Jn 10,11-18
En aquel tiempo, dijo Jesús: “Yo soy el buen pastor. El buen pastor da su vida por las ovejas. Pero el asalariado, que no es pastor, que no es propietario de las ovejas, abandona las ovejas y huye, cuando ve venir al lobo; y el lobo hace presa en ellas y las dispersa. Como es asalariado, no le importan nada las ovejas. Yo soy el buen pastor; conozco a mis ovejas y las mías me conocen a mí; del mismo modo, el Padre me conoce y yo conozco a mi Padre, y doy mi vida por las ovejas.
También tengo otras ovejas, que no son de este redil; también a ésas debo conducir: escucharán mi voz y habrá un solo rebaño bajo un solo pastor. Por eso me ama el Padre, porque doy mi vida para recobrarla de nuevo. Nadie me la quita; yo la doy voluntariamente. Tengo poder para darla y poder para recobrarla; ésa es la orden que he recibido de mi Padre.”

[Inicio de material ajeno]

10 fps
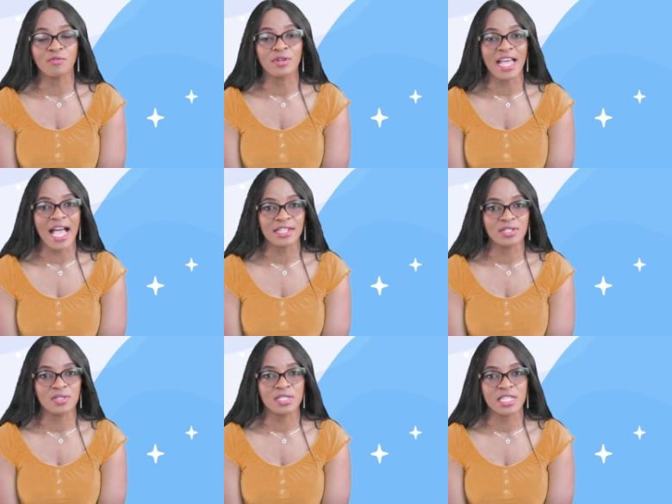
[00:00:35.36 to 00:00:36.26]
and react
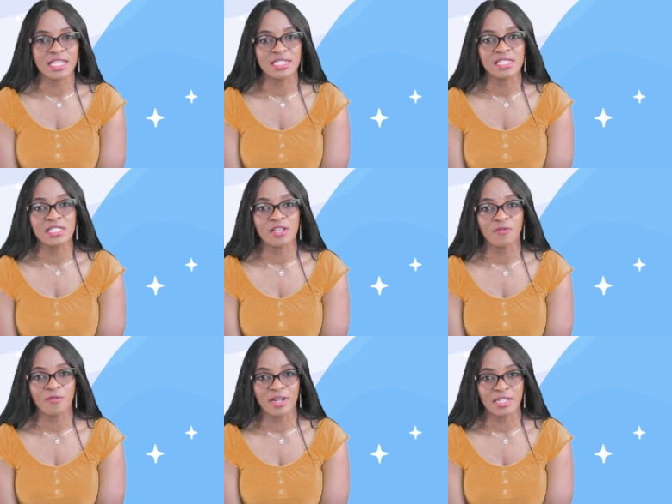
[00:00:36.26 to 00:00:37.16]
to things
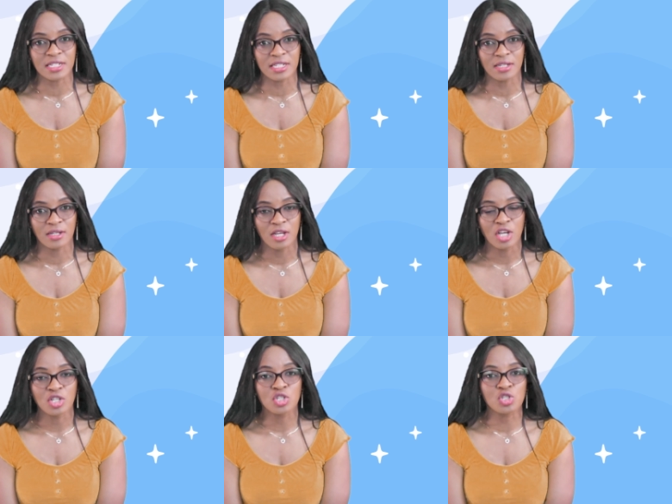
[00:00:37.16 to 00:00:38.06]
differently.
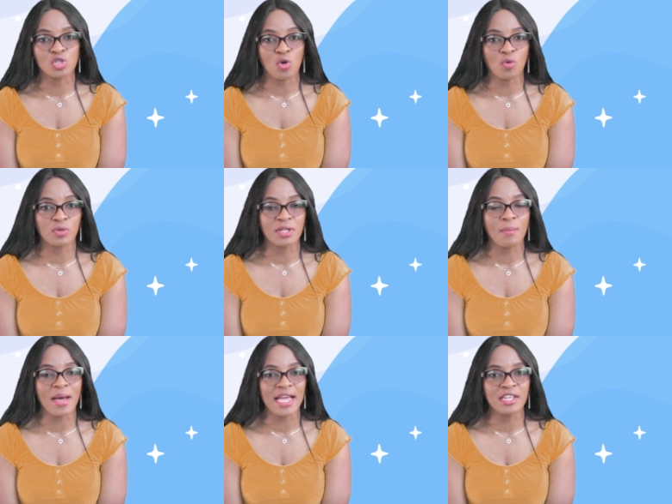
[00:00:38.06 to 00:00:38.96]
So they
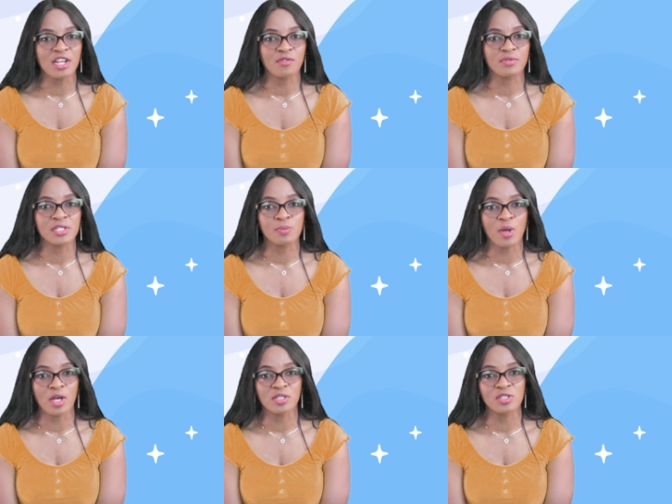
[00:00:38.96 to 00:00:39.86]
might not
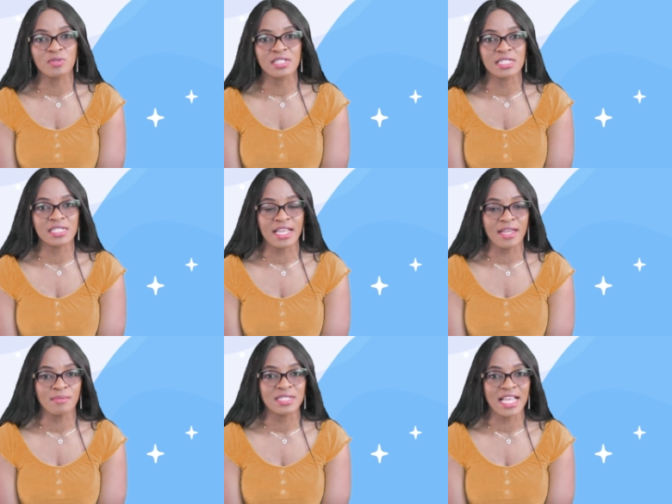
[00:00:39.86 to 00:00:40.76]
respond to the
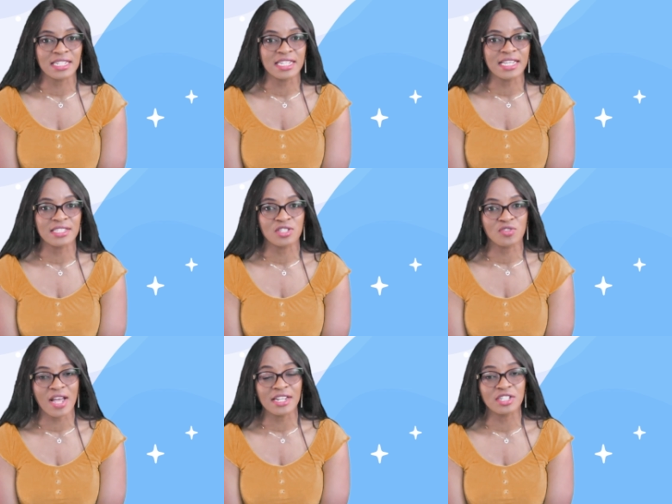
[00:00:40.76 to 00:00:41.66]
same technique and
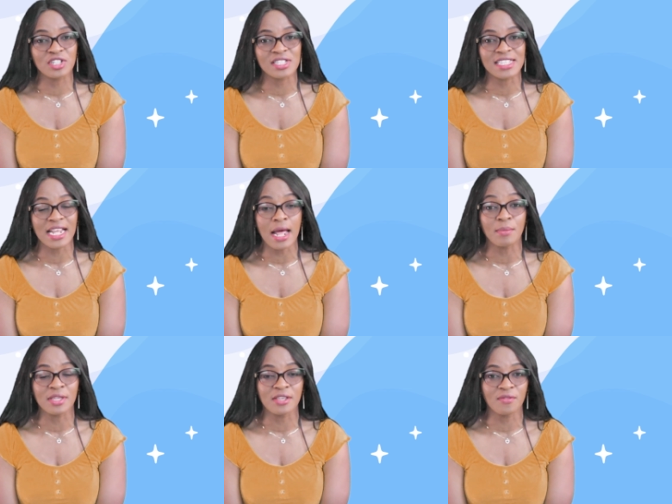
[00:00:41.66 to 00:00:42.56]
strategies that
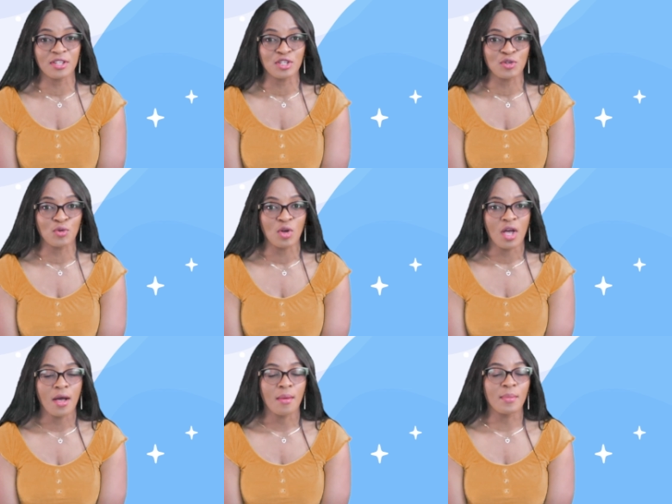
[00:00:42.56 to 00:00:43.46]
I'm giving you.
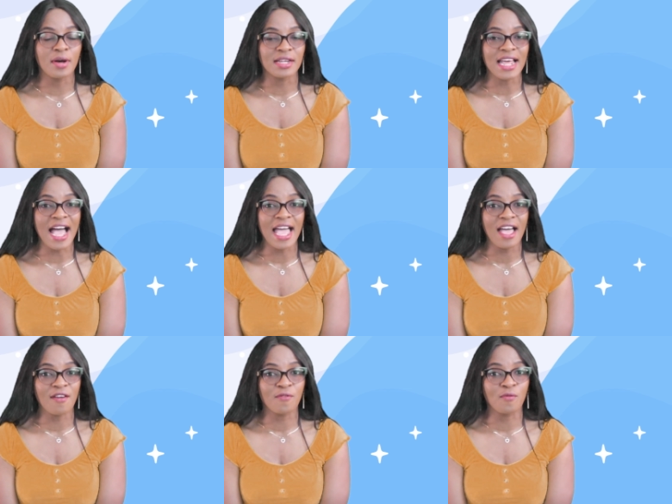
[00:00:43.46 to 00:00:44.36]
But I
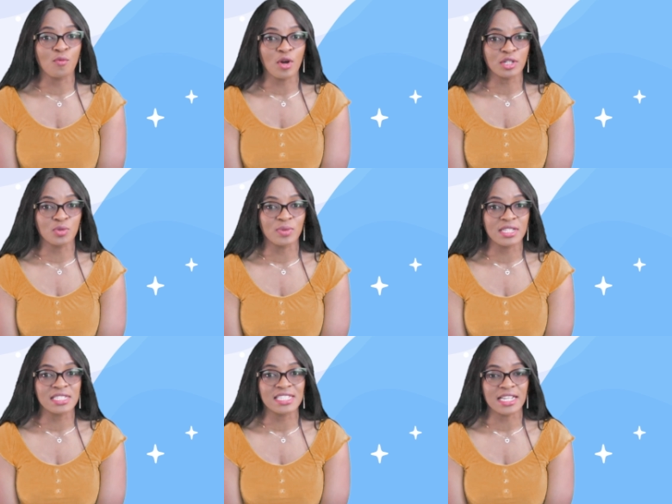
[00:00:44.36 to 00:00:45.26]
have worked with
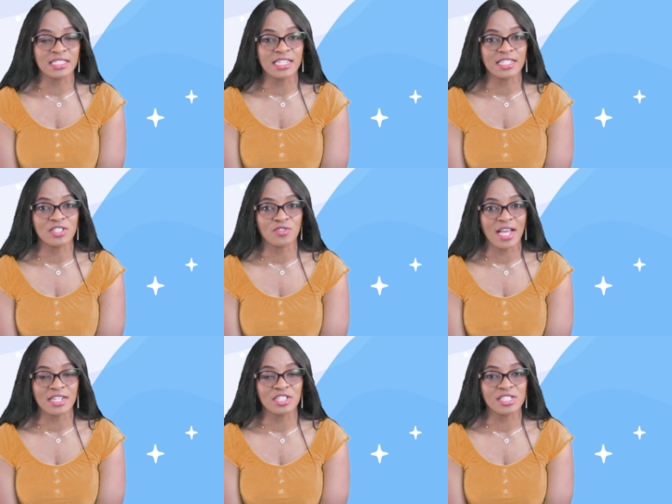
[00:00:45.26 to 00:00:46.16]
these technique and
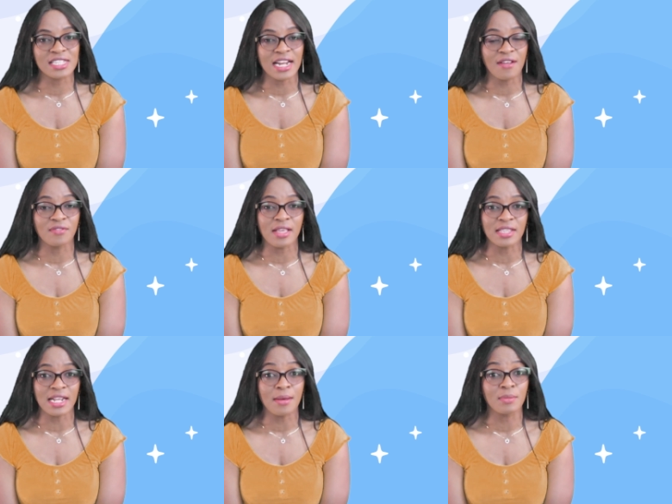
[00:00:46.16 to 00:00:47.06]
strategies that
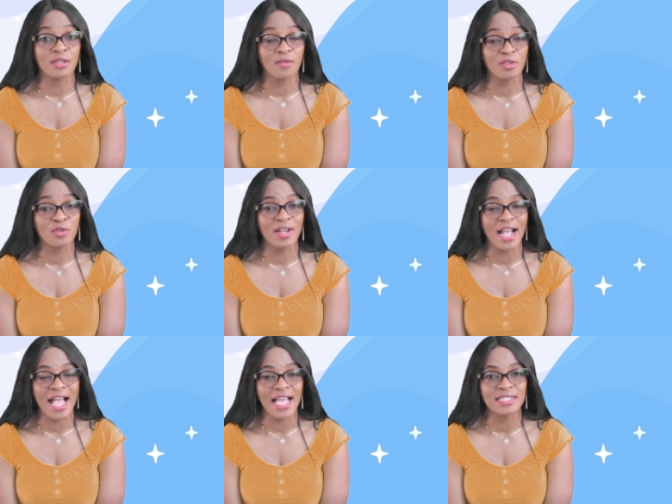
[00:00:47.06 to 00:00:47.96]
I'm giving you
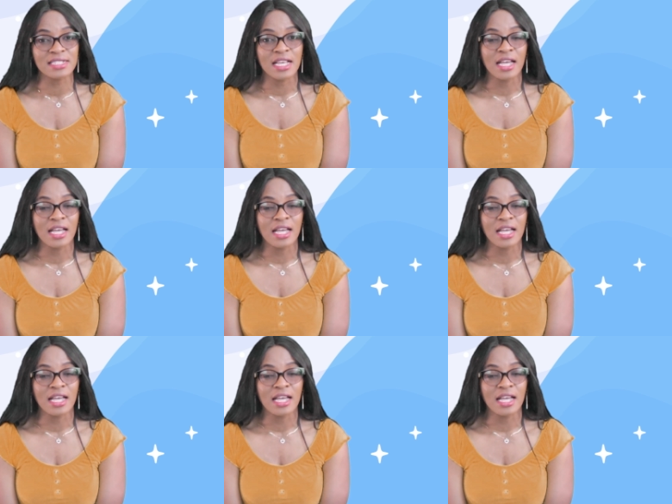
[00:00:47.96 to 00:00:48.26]
guys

Aunque quizá hoy en día ya no se vean muchos rebaños de ovejas con sus pastores, seguimos estando familiarizados con la imagen del Buen Pastor. La conocemos bien por Jesús mismo, y también por aquellas personas que, en Él, llevan responsabilidad por el bien de los fieles.
El buen pastor es la máxima expresión de la protección y seguridad para el rebaño de Dios, porque da su vida por las ovejas y no huye cuando ve venir al lobo. Y es que él ama a sus ovejas y, si nos referimos a Jesús como el Buen Pastor, ellas le pertenecen.
Aquellos a quienes se les ha confiado un ministerio como pastores, representan al Señor y también están llamados a entregar su vida por el rebaño, que es propiedad del Señor. Gracias a Dios, tenemos muchos ejemplos de tales pastores a lo largo de la historia de nuestra Iglesia.
En cambio, actúan distinto aquellos que el Señor llama “asalariados”. Ellos hacen lo que les toca, pero no asumen responsabilidad interior por el rebaño y, por tanto, tampoco prestan atención a los peligros que podrían amenazar a las ovejas. Cuando viene el lobo, se ponen a salvo a sí mismos. No han establecido con el rebaño un vínculo de amor, que vaya más allá de los propios intereses. No se preocupan más por el bien de la otra persona que por su propio bien.
Sólo en Dios podremos encontrar la plena seguridad de sabernos protegidos por el Buen Pastor. Los hombres, por buenas que sean sus intenciones, pueden tambalear.
Si bien el Papa, los obispos y los sacerdotes son los primeros a quienes se les ha encomendado el servicio de pastores a imitación del Buen Pastor, no son ellos los únicos. Ellos deben proteger al rebaño sobre todo de las falsas doctrinas y reconocer, con el espíritu de discernimiento, por dónde está infiltrándose el lobo para confundir al rebaño. Deben identificar al lobo como lobo, y no confundirlo con una oveja. En efecto, una consecuencia de tolerar falsas doctrinas es la dispersión del rebaño.
Esto no cuenta únicamente para aquellas enseñanzas y tendencias que vienen del mundo y quieren penetrar en la Iglesia; sino que la vigilancia de los pastores es especialmente necesaria para identificar y contrarrestar los errores en el interior de la Iglesia. San Pablo nos es un buen ejemplo en ello, ya que luchó decididamente contra toda alteración de la doctrina (cf. p.ej. Gal 1,6-9).
Además de contrarrestar las doctrinas erróneas, los pastores siempre han de proclamar claramente la fe y deben estar conscientes de que cada una de sus observaciones o comentarios, sean o no de carácter oficial, repercutirán en los fieles y también en el mundo.
Jesús habla de “un solo rebaño bajo un solo pastor”. Esto se cumplirá cuando Él congregue a los hombres de todos los pueblos y los una en sí mismo.
El fundamento más profundo de la verdadera unidad entre los hombres sólo puede radicar en Jesús, el Buen Pastor. Siempre debemos tener esto presente, para contrarrestar los vanos intentos de crear unidad prescindiendo del Señor. En su Iglesia, Jesús nos confió el tesoro de la fe en toda su plenitud, para que, a través del anuncio del Evangelio a todos los pueblos, se haga realidad en Ella la unidad del rebaño querida por el Señor. Este importantísimo ministerio de la evangelización ha sido encomendado a todos los cristianos, a cada uno de acuerdo a los dones y talentos que Dios le haya confiado y en la situación de vida en la que se encuentre.